QA Investigation Results

Pennsylvania Department of Health
SARAH A. REED CHILDREN'S CENTER - SELDEN COTTAGE
Health Inspection Results
SARAH A. REED CHILDREN'S CENTER - SELDEN COTTAGE
Health Inspection Results For:


There are  6 surveys for this facility. Please select a date to view the survey results.

Surveys don't appear on this website until at least 41 days have elapsed since the exit date of the survey.



Initial Comments:

A validation survey was conducted January 3-5, 2024, to determine compliance with the requirements of the 42 CFR Part 441, Subpart D Regulations for Emergency Preparedness in Psychiatric Residential Treatment Facilities. The census during the survey was 13 and the sample consisted of six residents. There were no deficiencies.






Plan of Correction:




Initial Comments:

A validation survey was conducted January 3-5, 2024, to determine the compliance with the requirements of 42 CFR Part 483, Subpart G Regulations for Psychiatric Residential Treatment Facilities. The census during the survey was 13 and the sample consisted of six residents.







Plan of Correction:




483.358(d) ELEMENT
ORDERS FOR USE OF RESTRAINT OR SECLUSION

Name - Component - 00
If the order for restraint or seclusion is verbal, the verbal order must be received by a registered nurse or other licensed staff such as a licensed practical nurse, while the emergency safety intervention is being initiated by staff or immediately after the emergency safety situation ends. The physician or other licensed practitioner permitted by the state and the facility to order restraint or seclusion must verify the verbal order in a signed written form in the resident's record. The physician or other licensed practitioner permitted by the state and the facility to order restraint or seclusion must be available to staff for consultation, at least by telephone, throughout the period of the emergency safety intervention.



Observations:


Based on record review and interview, it was determined that the facility failed to ensure that all verbal orders for restraints were verified and signed by the ordering physician. This applied to one of six restraints reviewed. Findings included:

Record review for Individual #2 was completed on January 4, 2024. This review revealed that Individual #2 experienced a restraint on November 3, 2023. Review of the verbal order for this restraint failed to reveal that it was verified and signed by the ordering physician.

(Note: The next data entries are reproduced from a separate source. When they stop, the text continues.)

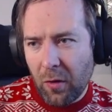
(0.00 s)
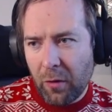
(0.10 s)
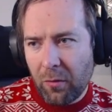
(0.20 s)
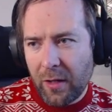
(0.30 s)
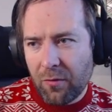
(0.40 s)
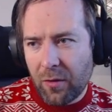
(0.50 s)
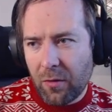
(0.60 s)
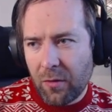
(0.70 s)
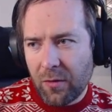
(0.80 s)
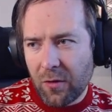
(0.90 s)
otherwise
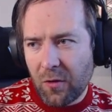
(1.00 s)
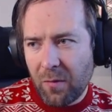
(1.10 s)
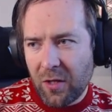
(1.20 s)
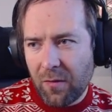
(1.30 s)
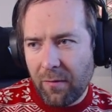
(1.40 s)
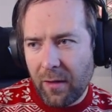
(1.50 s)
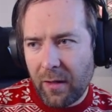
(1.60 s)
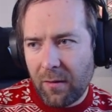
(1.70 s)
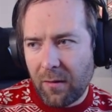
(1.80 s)
returns the specified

Interview with the director of nursing on January 4, 2024, at 12:30 PM, confirmed that the verbal order for the restraint that occurred on November 3, 2023, was not verified and signed by the ordering physician.













Plan of Correction:

1. The verbal order was not verified by the ordering physician since the nurse who recorded the verbal order in the electronic health record did not route the order to the ordering physician to sign. The verbal order has since been verified by the ordering physician on 1/4/24.
The nurse who failed to reroute the order will receive retraining by 1/28/24.
2. How will the facility identify other individuals having the potential to be affected by the same practice?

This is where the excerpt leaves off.